### EXERCISE
Restate the entries below exactly, and keep all images out of the answer.

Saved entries
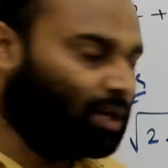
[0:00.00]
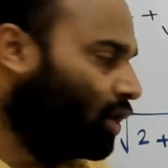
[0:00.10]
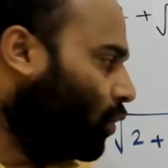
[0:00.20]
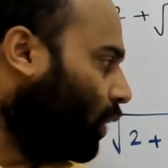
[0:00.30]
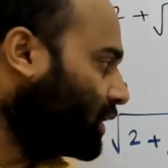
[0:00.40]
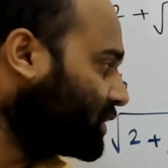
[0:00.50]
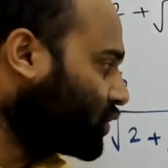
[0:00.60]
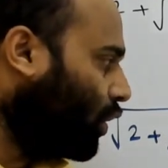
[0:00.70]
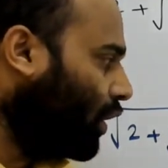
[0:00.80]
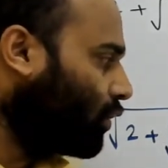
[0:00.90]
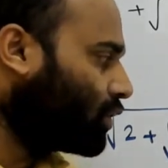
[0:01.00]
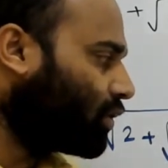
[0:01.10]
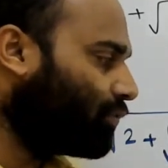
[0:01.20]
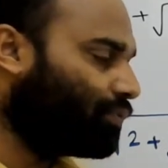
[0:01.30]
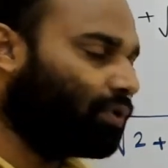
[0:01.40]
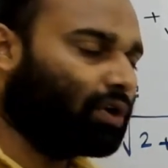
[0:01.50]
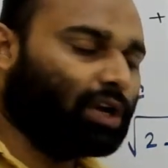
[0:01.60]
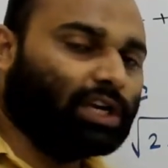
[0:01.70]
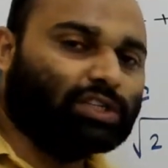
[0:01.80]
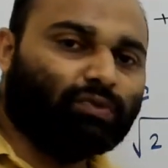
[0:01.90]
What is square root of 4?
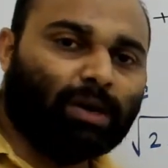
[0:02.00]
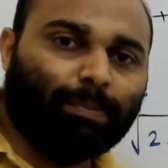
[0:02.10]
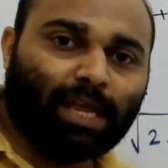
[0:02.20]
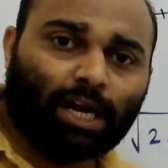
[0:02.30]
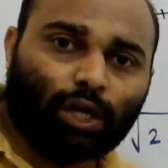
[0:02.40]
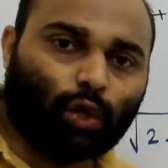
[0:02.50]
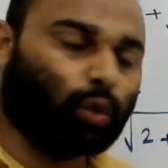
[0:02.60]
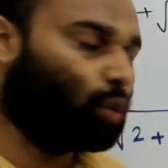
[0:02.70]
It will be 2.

### SOLUTION FOR THIS TASK
[0:00.00]
[0:00.10]
[0:00.20]
[0:00.30]
[0:00.40]
[0:00.50]
[0:00.60]
[0:00.70]
[0:00.80]
[0:00.90]
[0:01.00]
[0:01.10]
[0:01.20]
[0:01.30]
[0:01.40]
[0:01.50]
[0:01.60]
[0:01.70]
[0:01.80]
[0:01.90]
What is square root of 4?
[0:02.00]
[0:02.10]
[0:02.20]
[0:02.30]
[0:02.40]
[0:02.50]
[0:02.60]
[0:02.70]
It will be 2.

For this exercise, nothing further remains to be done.